§ **TASK INSTRUCTIONS**:
The entries are to be reproduced verbatim, and their pictures left out.

BEGIN RECORDS TO USE

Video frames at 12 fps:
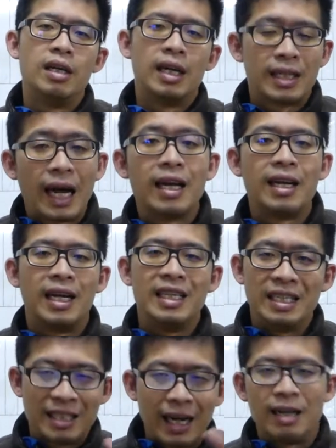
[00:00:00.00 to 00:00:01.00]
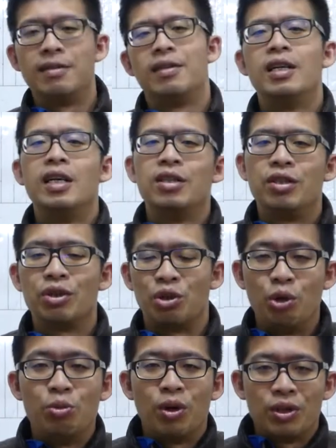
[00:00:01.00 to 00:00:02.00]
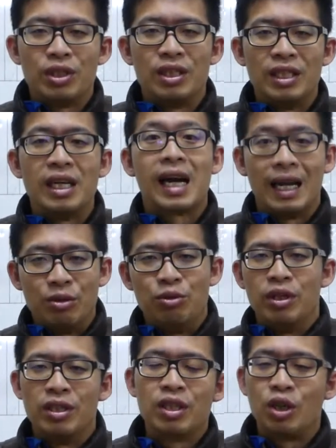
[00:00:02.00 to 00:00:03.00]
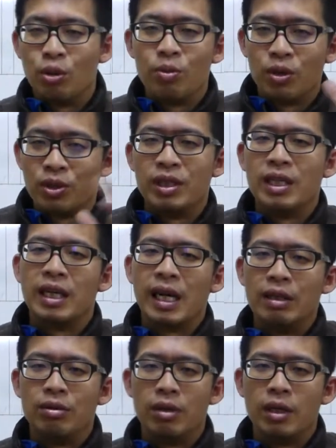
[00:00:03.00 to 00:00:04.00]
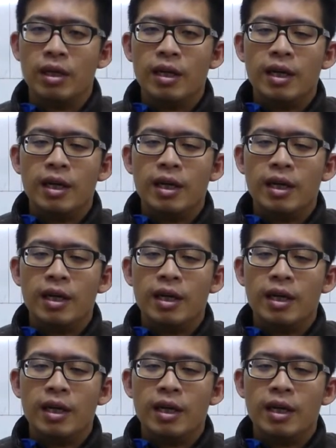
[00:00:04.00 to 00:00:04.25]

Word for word: 那当然，以上是 QMO 自己的感觉，是 QMO 自己的感觉。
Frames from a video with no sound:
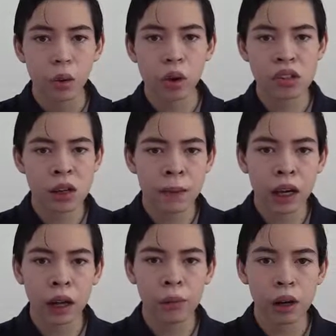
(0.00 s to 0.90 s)
Cuando se llevan
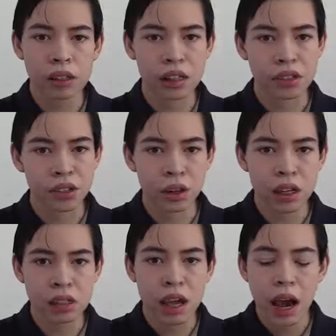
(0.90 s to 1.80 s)
a cabo las
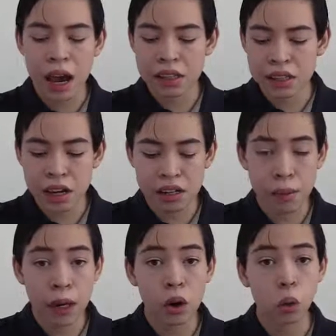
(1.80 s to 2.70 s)
elecciones, a estas se les
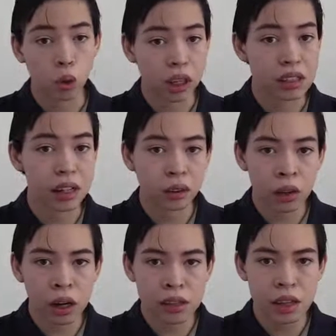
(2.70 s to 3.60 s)
llaman urnas
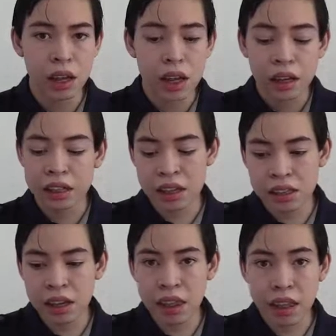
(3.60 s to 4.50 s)
electorales que están
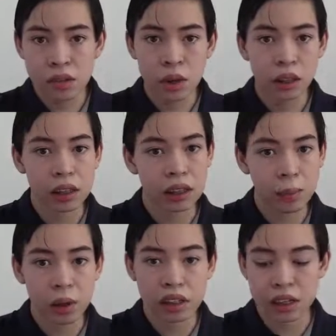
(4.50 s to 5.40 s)
selladas durante el
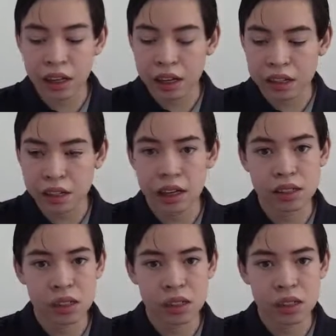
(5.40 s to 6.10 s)
tiempo en que se realizan las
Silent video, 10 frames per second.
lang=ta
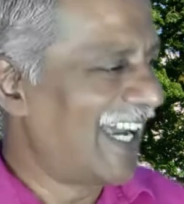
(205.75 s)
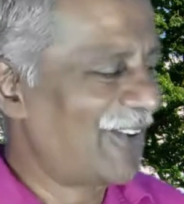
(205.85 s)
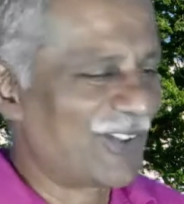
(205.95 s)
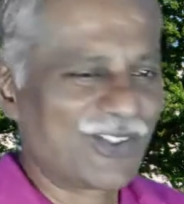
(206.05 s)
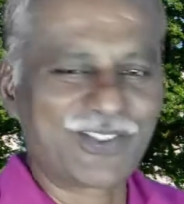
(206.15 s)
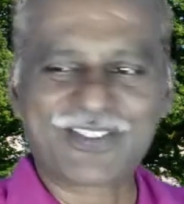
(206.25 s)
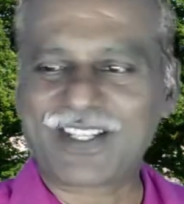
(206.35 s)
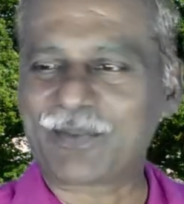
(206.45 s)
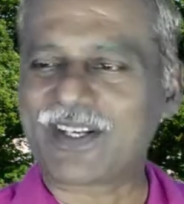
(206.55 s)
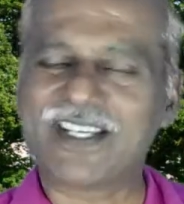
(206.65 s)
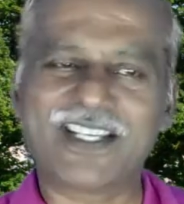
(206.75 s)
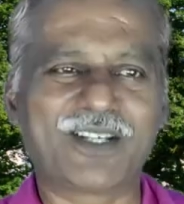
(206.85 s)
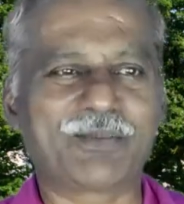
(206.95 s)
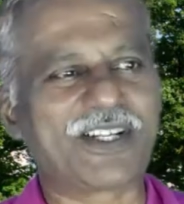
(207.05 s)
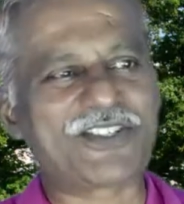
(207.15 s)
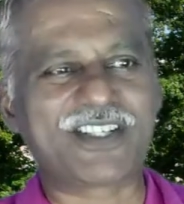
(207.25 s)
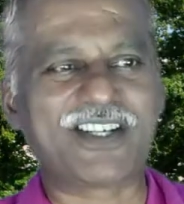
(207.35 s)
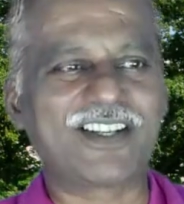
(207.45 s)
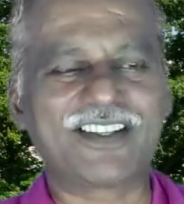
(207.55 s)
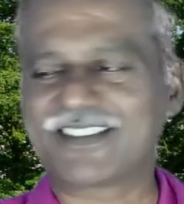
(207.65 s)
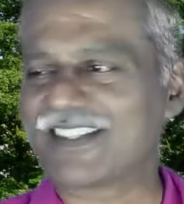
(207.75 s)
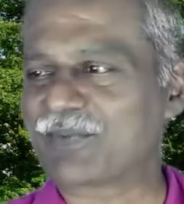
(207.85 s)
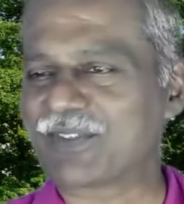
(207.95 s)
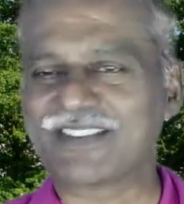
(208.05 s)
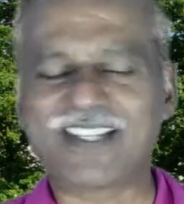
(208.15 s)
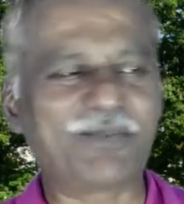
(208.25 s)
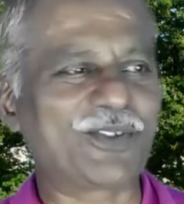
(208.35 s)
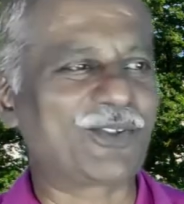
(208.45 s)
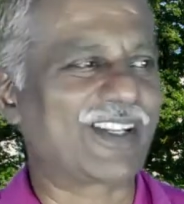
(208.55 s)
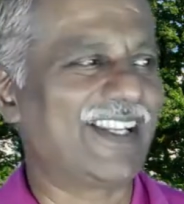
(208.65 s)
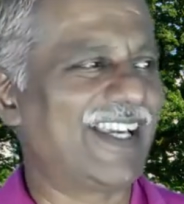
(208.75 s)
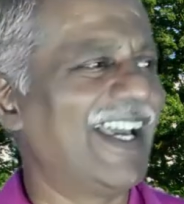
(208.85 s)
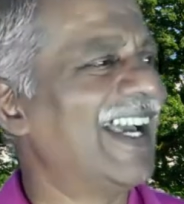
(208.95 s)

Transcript: அவங்களும் சாப்பிட்றாங்க எல்லாம் மகிழ்ச்சியாக எல்லாம் சாப்பிட்டோம் சாப்பிட்ட உடனே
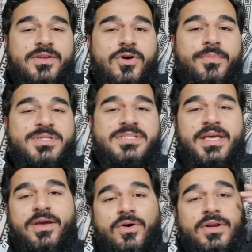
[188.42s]
नौ बज
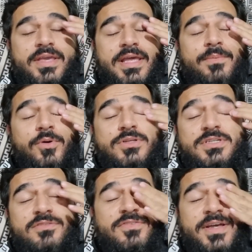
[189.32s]
रहे हैं और केल
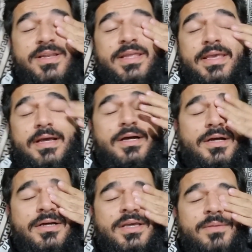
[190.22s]
पहुंचे हैं फाइनली
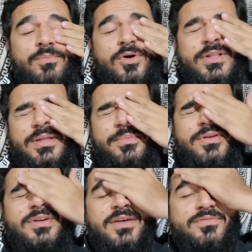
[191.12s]
यार बहुत लंबी
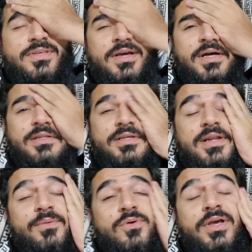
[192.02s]
ड्राइव थी हालत
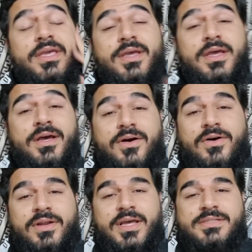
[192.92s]
ख़राब हो गई
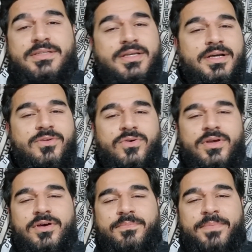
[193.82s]
और ऐसी थकन हो
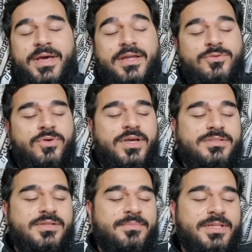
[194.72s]
गई और पैर तो
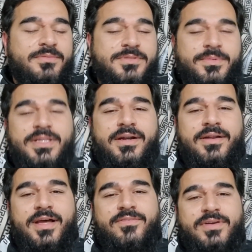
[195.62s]
ऐसे मतलब समझ लें
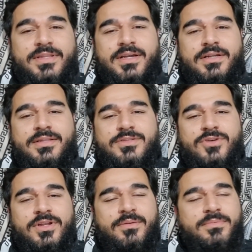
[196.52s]
ड्राइव करते करते
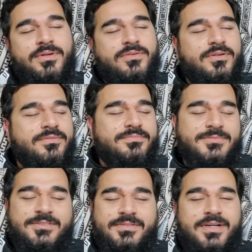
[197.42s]
जो है ना बिल्कुल
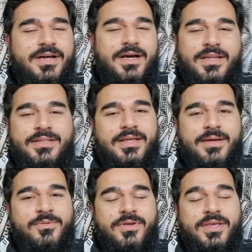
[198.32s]
हालत
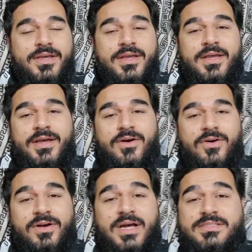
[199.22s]
ख़राब हो गई है
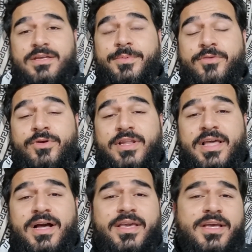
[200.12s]
और रास्ते में फिर वो
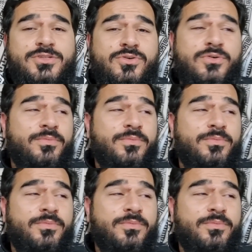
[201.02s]
डिले आ गया जो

END RECORDS TO USE

§ **FINISHED EXERCISE**:
Video frames at 12 fps:
[00:00:00.00 to 00:00:01.00]
[00:00:01.00 to 00:00:02.00]
[00:00:02.00 to 00:00:03.00]
[00:00:03.00 to 00:00:04.00]
[00:00:04.00 to 00:00:04.25]

Word for word: 那当然，以上是 QMO 自己的感觉，是 QMO 自己的感觉。
Frames from a video with no sound:
(0.00 s to 0.90 s)
Cuando se llevan
(0.90 s to 1.80 s)
a cabo las
(1.80 s to 2.70 s)
elecciones, a estas se les
(2.70 s to 3.60 s)
llaman urnas
(3.60 s to 4.50 s)
electorales que están
(4.50 s to 5.40 s)
selladas durante el
(5.40 s to 6.10 s)
tiempo en que se realizan las
Silent video, 10 frames per second.
lang=ta
(205.75 s)
(205.85 s)
(205.95 s)
(206.05 s)
(206.15 s)
(206.25 s)
(206.35 s)
(206.45 s)
(206.55 s)
(206.65 s)
(206.75 s)
(206.85 s)
(206.95 s)
(207.05 s)
(207.15 s)
(207.25 s)
(207.35 s)
(207.45 s)
(207.55 s)
(207.65 s)
(207.75 s)
(207.85 s)
(207.95 s)
(208.05 s)
(208.15 s)
(208.25 s)
(208.35 s)
(208.45 s)
(208.55 s)
(208.65 s)
(208.75 s)
(208.85 s)
(208.95 s)

Transcript: அவங்களும் சாப்பிட்றாங்க எல்லாம் மகிழ்ச்சியாக எல்லாம் சாப்பிட்டோம் சாப்பிட்ட உடனே
[188.42s]
नौ बज
[189.32s]
रहे हैं और केल
[190.22s]
पहुंचे हैं फाइनली
[191.12s]
यार बहुत लंबी
[192.02s]
ड्राइव थी हालत
[192.92s]
ख़राब हो गई
[193.82s]
और ऐसी थकन हो
[194.72s]
गई और पैर तो
[195.62s]
ऐसे मतलब समझ लें
[196.52s]
ड्राइव करते करते
[197.42s]
जो है ना बिल्कुल
[198.32s]
हालत
[199.22s]
ख़राब हो गई है
[200.12s]
और रास्ते में फिर वो
[201.02s]
डिले आ गया जो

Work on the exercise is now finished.